Dataset excerpts

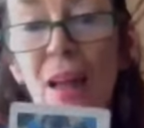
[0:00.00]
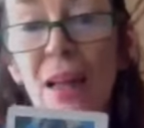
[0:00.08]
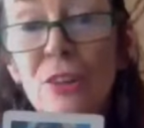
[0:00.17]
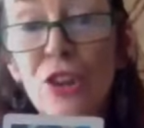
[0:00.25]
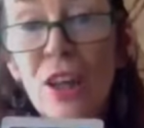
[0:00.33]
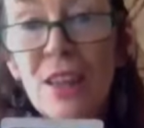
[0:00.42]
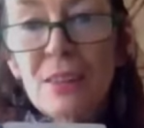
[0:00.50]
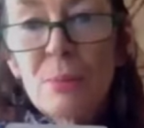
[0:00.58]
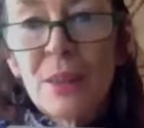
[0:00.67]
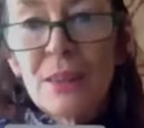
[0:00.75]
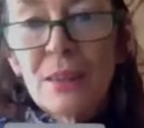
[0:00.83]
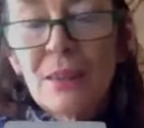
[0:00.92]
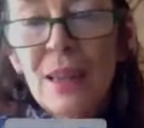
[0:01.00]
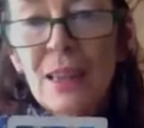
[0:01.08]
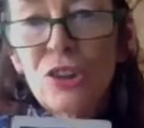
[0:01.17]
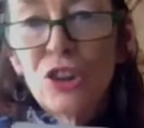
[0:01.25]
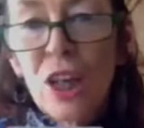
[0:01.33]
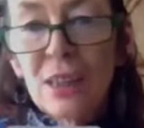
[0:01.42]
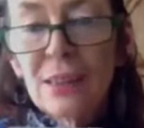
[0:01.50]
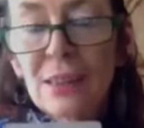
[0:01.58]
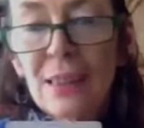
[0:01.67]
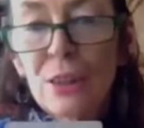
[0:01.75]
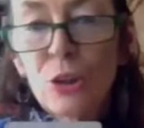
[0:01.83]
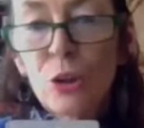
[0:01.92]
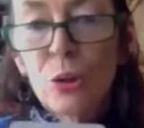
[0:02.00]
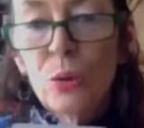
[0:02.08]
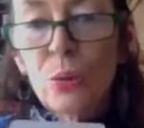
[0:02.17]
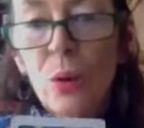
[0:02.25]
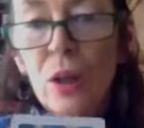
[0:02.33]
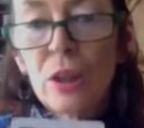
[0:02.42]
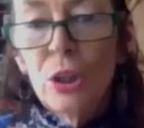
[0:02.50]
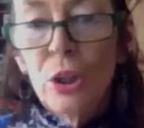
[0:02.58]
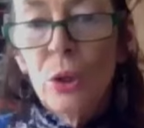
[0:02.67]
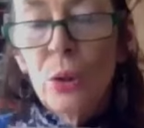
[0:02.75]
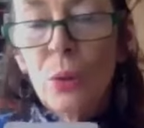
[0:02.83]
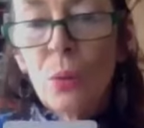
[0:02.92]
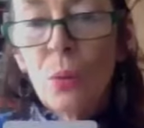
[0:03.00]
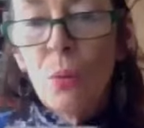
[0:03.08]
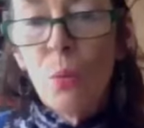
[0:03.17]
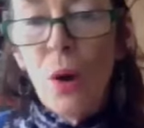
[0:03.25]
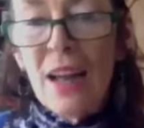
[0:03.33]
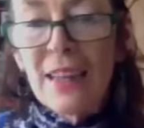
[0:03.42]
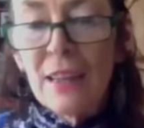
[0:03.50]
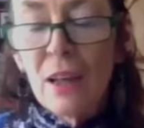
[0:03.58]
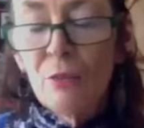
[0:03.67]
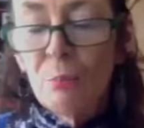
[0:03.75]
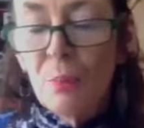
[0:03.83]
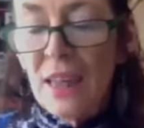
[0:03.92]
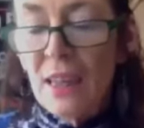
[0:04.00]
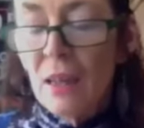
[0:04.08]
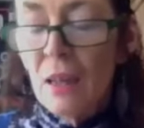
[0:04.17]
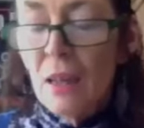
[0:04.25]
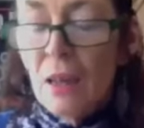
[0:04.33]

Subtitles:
adjustment, adjusting to a new way of being.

» PROMPT
Give the entries again exactly, but skip every image.

» EXPECTED OUTPUT
[0:00.00]
[0:00.08]
[0:00.17]
[0:00.25]
[0:00.33]
[0:00.42]
[0:00.50]
[0:00.58]
[0:00.67]
[0:00.75]
[0:00.83]
[0:00.92]
[0:01.00]
[0:01.08]
[0:01.17]
[0:01.25]
[0:01.33]
[0:01.42]
[0:01.50]
[0:01.58]
[0:01.67]
[0:01.75]
[0:01.83]
[0:01.92]
[0:02.00]
[0:02.08]
[0:02.17]
[0:02.25]
[0:02.33]
[0:02.42]
[0:02.50]
[0:02.58]
[0:02.67]
[0:02.75]
[0:02.83]
[0:02.92]
[0:03.00]
[0:03.08]
[0:03.17]
[0:03.25]
[0:03.33]
[0:03.42]
[0:03.50]
[0:03.58]
[0:03.67]
[0:03.75]
[0:03.83]
[0:03.92]
[0:04.00]
[0:04.08]
[0:04.17]
[0:04.25]
[0:04.33]

Subtitles:
adjustment, adjusting to a new way of being.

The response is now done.